National Grid (NG.) Ord 12, 204/473p
HL comment (16 May 2019)
National Grid's operating profits fell 18% in the year to 31 March, but after adjusting for timing and exceptional items (including the cost of labour disputes in the US, restructuring and nuclear impairments) underlying profits were down just 1.9% to £3.4bn.
The final dividend is set to increase 3.07% to 31.26p per share.
The shares were unmoved on the morning of the results.
Demand for what National Grid does isn't going to go away this side of the next Dark Age. As the owner and operator of essential electricity and gas infrastructure across the UK and north-eastern US, the company is vital to keeping the lights switched on and homes and businesses heated.
While the company is stepping up capital expenditure and growing its US asset base, the potential for rapid growth is limited. But being honest, utilities were never meant to be anything but steady.
In return for investing billions maintaining and upgrading its infrastructure, regulators allow National Grid to earn a reasonable profit, with the potential to earn more if it exceeds targets. This results in predictable revenues and low borrowing costs, and underpins the group's ability to pay regular dividends.
National Grid's aiming to grow the full year dividend by at least the rate of RPI inflation, and the shares currently offer a prospective yield of 5.9%.
We think this remains the group's main attraction, but there are a few clouds on the horizon.
The first is regulation. Ofgem has proposed cutting the allowed rates of return for its next 5 year cycle, starting in 2021. National Grid is lobbying the regulator, but the current proposals would make continual dividend increases harder to achieve.
There's also the looming threat of nationalisation. Labour have been clear that one of the first things they'd do after getting the keys to number 10 would be to nationalise the utilities. Of course, whether that's right for the country or not is a separate question, but it could see investors out of pocket.
The final worry concerns interest rates. In recent years National Grid's income-paying potential helped it become a popular destination for bond investors seeking higher yields in a low-interest rate world. But rates here and in the US starting to rise. That means the tailwind the group has enjoyed is starting to turn into a headwind.
The positive for income-seeking investors is that while higher rates would likely impact the share price, they shouldn't affect the dividend.
And those concerned about the income prospects should take heart from the fact that, in our view, any dividend policy changes as a result of Ofgem's proposals are likely to be minor rather than major.
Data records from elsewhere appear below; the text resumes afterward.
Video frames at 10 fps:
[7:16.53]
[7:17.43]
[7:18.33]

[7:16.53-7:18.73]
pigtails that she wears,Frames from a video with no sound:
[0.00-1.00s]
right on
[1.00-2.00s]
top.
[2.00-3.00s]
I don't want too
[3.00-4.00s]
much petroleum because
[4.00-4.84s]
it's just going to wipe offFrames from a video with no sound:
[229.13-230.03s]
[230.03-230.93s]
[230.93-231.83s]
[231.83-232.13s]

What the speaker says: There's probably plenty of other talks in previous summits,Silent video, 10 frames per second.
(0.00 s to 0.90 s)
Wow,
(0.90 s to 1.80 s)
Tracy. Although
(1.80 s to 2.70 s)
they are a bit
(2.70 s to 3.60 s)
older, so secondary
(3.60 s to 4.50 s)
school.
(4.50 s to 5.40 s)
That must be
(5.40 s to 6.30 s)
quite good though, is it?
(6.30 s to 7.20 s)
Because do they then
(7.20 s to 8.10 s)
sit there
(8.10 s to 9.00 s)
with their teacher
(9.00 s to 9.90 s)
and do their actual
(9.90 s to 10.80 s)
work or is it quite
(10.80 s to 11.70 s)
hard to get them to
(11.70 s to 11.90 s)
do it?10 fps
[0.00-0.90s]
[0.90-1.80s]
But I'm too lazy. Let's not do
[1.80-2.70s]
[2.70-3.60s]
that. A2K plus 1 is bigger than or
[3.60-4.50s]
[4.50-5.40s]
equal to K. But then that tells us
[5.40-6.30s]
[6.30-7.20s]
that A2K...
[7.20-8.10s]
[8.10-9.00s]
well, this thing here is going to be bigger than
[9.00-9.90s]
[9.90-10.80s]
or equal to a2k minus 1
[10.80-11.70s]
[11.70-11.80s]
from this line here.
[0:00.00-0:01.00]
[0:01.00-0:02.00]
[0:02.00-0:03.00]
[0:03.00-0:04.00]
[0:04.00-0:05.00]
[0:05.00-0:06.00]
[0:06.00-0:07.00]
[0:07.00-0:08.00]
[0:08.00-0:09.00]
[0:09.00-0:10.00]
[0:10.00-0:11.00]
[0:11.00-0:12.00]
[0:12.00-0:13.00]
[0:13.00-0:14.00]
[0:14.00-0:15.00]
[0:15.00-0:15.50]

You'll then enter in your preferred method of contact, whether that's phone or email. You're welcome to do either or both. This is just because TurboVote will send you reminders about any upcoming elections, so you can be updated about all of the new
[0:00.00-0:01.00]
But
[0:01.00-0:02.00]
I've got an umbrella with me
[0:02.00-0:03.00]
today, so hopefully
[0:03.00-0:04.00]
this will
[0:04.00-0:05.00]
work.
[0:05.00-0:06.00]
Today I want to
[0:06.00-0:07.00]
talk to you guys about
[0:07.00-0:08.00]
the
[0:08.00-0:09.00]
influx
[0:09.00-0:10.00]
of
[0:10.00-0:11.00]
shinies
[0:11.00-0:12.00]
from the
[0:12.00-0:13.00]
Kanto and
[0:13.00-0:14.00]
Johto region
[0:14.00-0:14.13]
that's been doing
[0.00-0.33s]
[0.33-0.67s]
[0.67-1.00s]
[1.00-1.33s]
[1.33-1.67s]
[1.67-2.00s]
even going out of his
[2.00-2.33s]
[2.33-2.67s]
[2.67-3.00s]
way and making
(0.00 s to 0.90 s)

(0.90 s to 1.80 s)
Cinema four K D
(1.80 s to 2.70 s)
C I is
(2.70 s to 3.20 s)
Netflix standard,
The fact National Grid is confident it can take tens of millions out of the cost base from efficiency measures, both here and in the US, should bring further assurances.
Full year results
The fall in group underlying operating profit was driven by a 32% drop at UK Gas Transmission, to £341m. This was primarily caused by the group refunding revenues from the mothballed Avonmouth project dragging net revenue down 17% to £707m. Adjusted regulated asset value (RAV) rose 3.3% to £6.2bn.
UK Electricity Transmission net revenues rose 6% to £2bn, due to inflation indexing and outperformance rewards from the regulator. With this increasing faster than costs, underlying profits rose 4% to £1.1bn.
RAV rose 3.8% to £13.5bn, due to asset additions of £967m, inflation adjustments and increased efficiency more than offsetting depreciation.
In the US, net revenue rose 2% at constant exchange rates to £5.6bn, as new regulatory rate agreements came into effect. However, higher regulated and other costs, plus an increased bad debt expense, saw underlying operating profits fall 10% to £1.6bn. The asset base rose 8% at constant currency to £19.5bn.
The Ventures and Other business delivered a 13% increase in operating profit, reflecting lower set-up costs. The group continues to invest in the division, with capital spend on interconnectors doubling to £252m.
Despite the group's increased asset base, gearing (which compares net debt to regulated and other capital) rose from 65% to 66% as net debt increased from £23bn to £26.5bn.
In 2019/20, National Grid expects net revenues to grow in each of the three main divisions.
Unless otherwise stated estimates, including prospective yields, are a consensus of analyst forecasts provided by Thomson Reuters. These estimates are not a reliable indicator of future performance. Yields are variable and not guaranteed. Investments rise and fall in value so investors could make a loss.